For instance, analysis of Medicaid expansions to mothers and children in the 1990s by economists and Obama administration advisers, David Cutler and Jonathan Gruber, calculated that when Medicaid eligibility was broadened, approximately 50% of the new enrollees had dropped their private coverage. More recent analyses by Gruber and Kosali Simon estimated that crowd-out for the SCHIP totaled approximately 60%.
Thus, it is not the question as to whether crowd out occurs because it is impossible to target new policies to cover the uninsured without also reaching some individuals who are currently enrolled in private insurance. The question is actually how efficiently can the program be targeted and implemented to uninsured children to minimize crowding out.
Another debate over SCHIP has been the disguised debate of immigration. Generally speaking, immigrants are more likely to be uninsured than native citizens. They tend to have lower rates of employer sponsored insurance and are less likely to benefit from public coverage programs. Although over 80% of immigrant families have at least one full-time worker, they most likely work in low-wage jobs and in industries that do not offer their employees health insurance.
Fortunately, this concern has been addressed by the Children’s Health Insurance Program Reauthorization Act of 2009 (CHIPRA).
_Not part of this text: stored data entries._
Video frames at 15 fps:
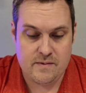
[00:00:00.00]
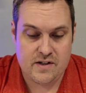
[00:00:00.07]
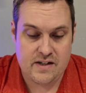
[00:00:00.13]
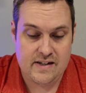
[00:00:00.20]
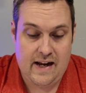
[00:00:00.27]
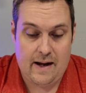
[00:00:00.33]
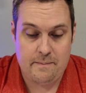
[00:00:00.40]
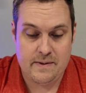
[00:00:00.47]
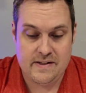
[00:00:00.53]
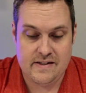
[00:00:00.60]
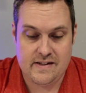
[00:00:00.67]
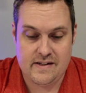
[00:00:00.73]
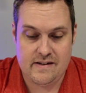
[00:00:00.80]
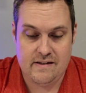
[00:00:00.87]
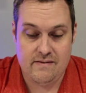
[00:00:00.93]
She
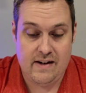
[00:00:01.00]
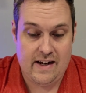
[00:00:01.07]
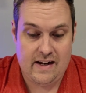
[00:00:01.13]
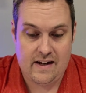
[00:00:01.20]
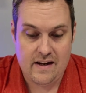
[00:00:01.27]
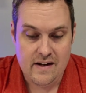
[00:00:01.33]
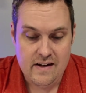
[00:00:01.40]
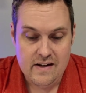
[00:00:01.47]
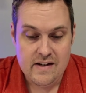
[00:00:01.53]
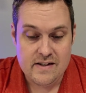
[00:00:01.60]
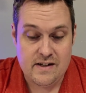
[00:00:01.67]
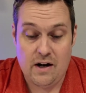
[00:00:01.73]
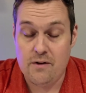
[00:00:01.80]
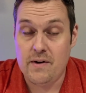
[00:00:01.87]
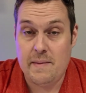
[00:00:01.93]
happens, like,
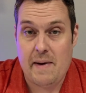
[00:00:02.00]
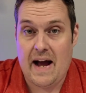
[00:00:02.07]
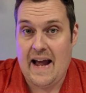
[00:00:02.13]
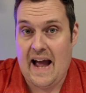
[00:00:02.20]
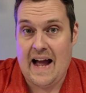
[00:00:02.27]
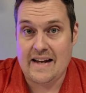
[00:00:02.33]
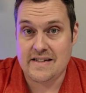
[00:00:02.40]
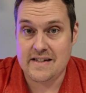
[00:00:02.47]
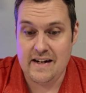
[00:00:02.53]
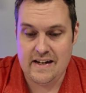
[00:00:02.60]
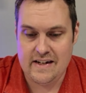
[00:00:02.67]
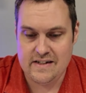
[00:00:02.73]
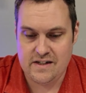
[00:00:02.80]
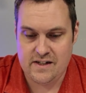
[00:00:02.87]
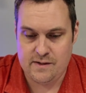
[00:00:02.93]
totally by
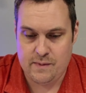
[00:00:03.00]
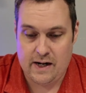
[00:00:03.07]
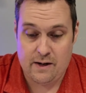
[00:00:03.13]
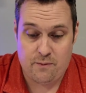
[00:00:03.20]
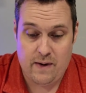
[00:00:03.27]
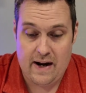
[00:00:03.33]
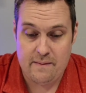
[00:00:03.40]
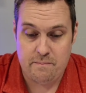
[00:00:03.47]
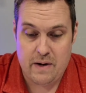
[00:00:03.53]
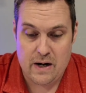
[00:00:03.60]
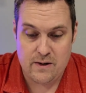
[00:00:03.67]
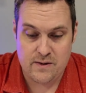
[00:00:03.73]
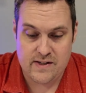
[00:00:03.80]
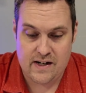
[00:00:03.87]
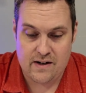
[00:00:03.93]
accident, she's wearing red
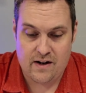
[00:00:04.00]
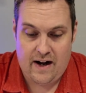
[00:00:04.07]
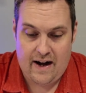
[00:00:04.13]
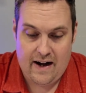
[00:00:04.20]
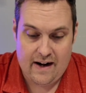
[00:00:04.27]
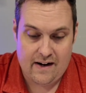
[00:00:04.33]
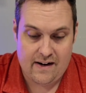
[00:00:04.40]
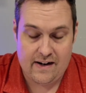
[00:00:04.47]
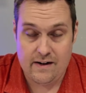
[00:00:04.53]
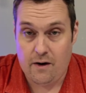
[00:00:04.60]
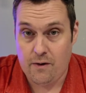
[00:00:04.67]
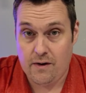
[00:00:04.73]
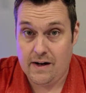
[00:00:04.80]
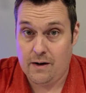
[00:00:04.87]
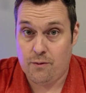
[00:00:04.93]
bows in her hair and
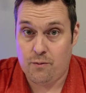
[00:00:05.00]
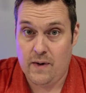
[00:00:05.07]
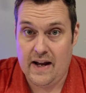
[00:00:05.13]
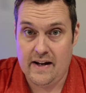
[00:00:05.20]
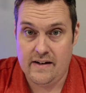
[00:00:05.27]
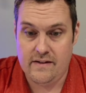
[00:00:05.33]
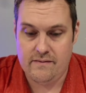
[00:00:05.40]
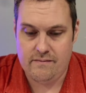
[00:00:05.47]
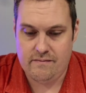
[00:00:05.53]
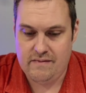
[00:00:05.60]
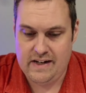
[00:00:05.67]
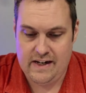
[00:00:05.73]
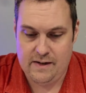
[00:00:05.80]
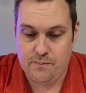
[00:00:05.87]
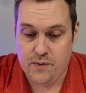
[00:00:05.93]
holding a red
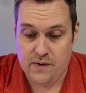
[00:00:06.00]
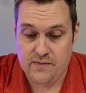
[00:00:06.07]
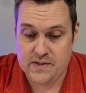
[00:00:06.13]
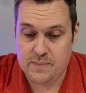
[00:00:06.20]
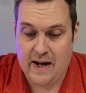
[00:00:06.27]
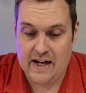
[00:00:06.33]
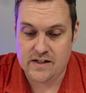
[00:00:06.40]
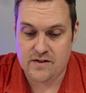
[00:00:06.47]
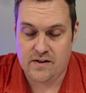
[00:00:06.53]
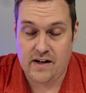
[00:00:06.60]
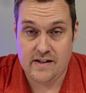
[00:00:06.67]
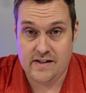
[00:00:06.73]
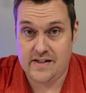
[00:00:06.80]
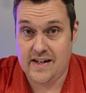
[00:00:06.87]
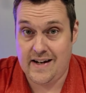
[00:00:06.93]
heat-proof
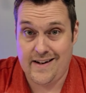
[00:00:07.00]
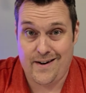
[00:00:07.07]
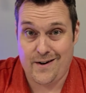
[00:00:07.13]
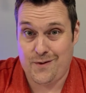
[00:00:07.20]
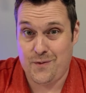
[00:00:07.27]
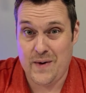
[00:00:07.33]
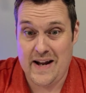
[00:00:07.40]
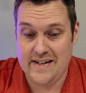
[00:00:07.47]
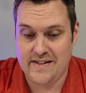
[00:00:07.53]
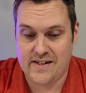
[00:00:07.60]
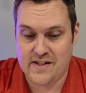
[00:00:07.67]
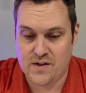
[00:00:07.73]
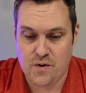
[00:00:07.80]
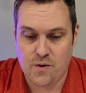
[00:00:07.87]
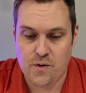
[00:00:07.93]
spatula and sitting on a red
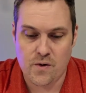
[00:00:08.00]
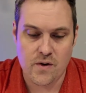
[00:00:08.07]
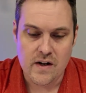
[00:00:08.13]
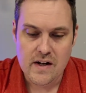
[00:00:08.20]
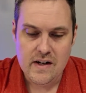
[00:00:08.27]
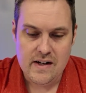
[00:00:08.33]
stool,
This includes a new option for States to provide affordable health coverage in the form of Medicaid and SCHIP to immigrant children and pregnant women who are “lawfully residing” in the United States, including those still within their first 5 years of having certain legal status.
Prior to this, federal law had imposed an arbitrary restriction of a 5-year waiting period before many legal immigrants were permitted to access to Medicaid and SCHIP care. With this said, many states still provided coverage to these residents as a form of reducing inefficient and expensive medical costs.